Colombia Becomes the Latest Latin American Country to Legalize Abortion on Request


     The past year has seen major progress made in the fight to expand abortion access across the world. Only 65 nations have legalized abortion on request out of nearly 200 around the world. However, the first nations to legalize abortion on request, the 15 nations that formed the Soviet Union, did not do so until 1955. Today, 67 years later, 65 nations have legalized abortion on request, which averages out to about one nation a year. This includes much of Asia, Europe, and North America, and even a few nations in Africa; at least one nation has legalized abortion annually since 2018.

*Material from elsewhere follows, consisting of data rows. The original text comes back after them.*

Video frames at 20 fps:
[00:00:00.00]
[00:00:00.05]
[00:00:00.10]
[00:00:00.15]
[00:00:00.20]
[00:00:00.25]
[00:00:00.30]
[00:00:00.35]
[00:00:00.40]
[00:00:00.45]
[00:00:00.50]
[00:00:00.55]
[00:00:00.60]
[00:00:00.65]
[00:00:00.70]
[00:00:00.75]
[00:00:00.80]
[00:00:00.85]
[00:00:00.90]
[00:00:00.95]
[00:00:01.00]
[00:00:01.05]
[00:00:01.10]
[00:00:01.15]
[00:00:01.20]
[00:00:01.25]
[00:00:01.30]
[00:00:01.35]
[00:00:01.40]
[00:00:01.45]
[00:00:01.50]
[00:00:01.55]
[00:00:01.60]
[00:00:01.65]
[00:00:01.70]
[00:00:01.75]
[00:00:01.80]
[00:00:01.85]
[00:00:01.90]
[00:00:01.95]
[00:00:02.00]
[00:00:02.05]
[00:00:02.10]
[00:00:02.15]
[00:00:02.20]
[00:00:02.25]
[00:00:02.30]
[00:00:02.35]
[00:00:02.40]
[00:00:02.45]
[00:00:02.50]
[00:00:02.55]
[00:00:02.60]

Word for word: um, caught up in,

     One area where abortion on request is rare but where progress is being made quickly is Latin America. Latin America is the last place on Earth where total abortion bans-- bans on abortion whether or not the pregnancy is a result of rape or incest, risks killing or disabling the mother, or whether the fetus will be born impaired or into destitution-- are near ubiquitous. That is because the pillagers of the New World were primarily Catholics and Catholics have long primarily opposed abortion.

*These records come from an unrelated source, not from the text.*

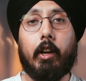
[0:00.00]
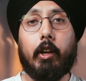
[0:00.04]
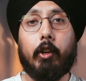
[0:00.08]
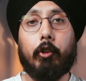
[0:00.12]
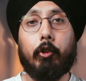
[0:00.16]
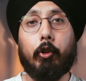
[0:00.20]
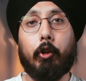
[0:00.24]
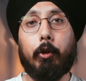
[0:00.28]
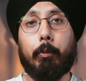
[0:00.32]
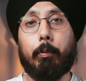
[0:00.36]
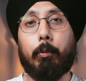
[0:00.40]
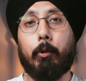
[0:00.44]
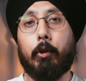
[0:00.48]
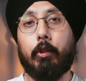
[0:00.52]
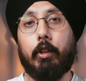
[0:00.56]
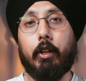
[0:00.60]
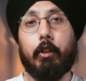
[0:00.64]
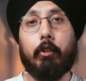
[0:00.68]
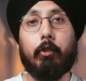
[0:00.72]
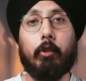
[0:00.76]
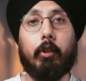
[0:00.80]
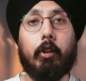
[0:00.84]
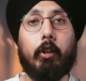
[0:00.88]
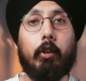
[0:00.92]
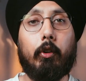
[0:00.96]
your
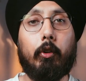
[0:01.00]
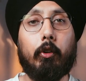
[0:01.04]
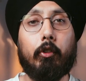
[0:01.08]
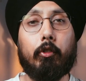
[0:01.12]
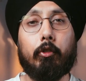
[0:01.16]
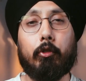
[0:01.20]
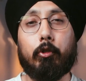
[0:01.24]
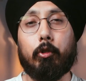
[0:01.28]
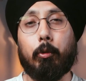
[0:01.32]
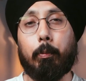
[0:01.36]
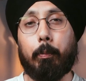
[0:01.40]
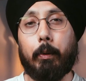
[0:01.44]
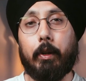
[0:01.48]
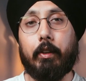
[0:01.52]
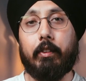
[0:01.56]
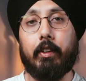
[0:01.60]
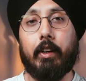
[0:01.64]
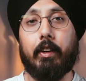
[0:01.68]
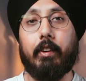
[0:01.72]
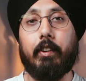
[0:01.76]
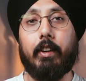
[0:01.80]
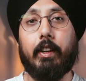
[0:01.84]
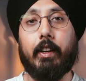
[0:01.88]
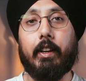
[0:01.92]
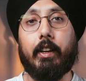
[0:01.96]
project's gonna look super
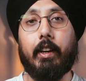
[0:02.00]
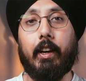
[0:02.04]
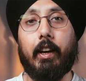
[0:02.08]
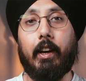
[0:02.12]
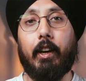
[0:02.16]
generic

     Lately, the momentum in Latin America has begun to change. In 2021, Argentina legalized abortion on request. That same year, Ecuador legalized abortions in the case of rape, a regulation that legislators made law earlier this month. 10 years ago, no nation in Latin America allowed abortion on request: that changed in 2012 with Uruguay. Argentina became the second, and, now in February 2022, Colombia has become the third nation in Latin America to legalize abortion on request.

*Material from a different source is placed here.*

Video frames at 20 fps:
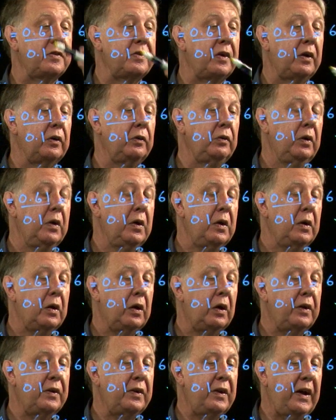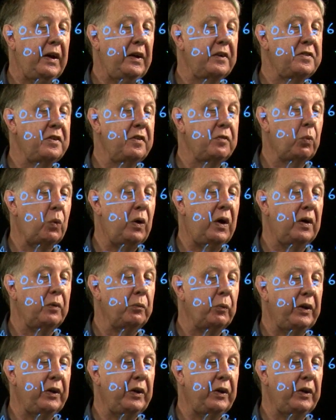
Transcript: So at negative 1,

     There's no sign that this momentum is slowing down, either: across Latin America, many left-wing politicians are being elected, including in Honduras and Chile. Just five years ago, Chile banned abortions in all circumstances, and it now legalizes them in cases of risk to a woman's life or health, fetal impairment, and rape or incest. Soon, Chile may be the next Latin American country to legalize abortion on request. Women in the Dominican Republic organized the nation's biggest march for abortion rights in history last year. This is a rare moment in history, and we cannot let it go to waste. We need to carry on the fight to legalize abortion on request in Panama, in Costa Rica, in Suriname, in Venezuela, in Chile, in Bolivia, in Paraguay, in Peru, in Ecuador, in Brazil, and in Mexico (especially in Southern Mexico, where laws are changing rapidly). At this pace, it is very possible that abortion on request could be fully legal in South America by 2030 and across Latin America by 2040. 

     The ultimate goal for the "A Global View" project is to see the day when a nation becomes the 100th to legalize abortion on request, a day when there is no turning back, and that day may be sooner rather than later.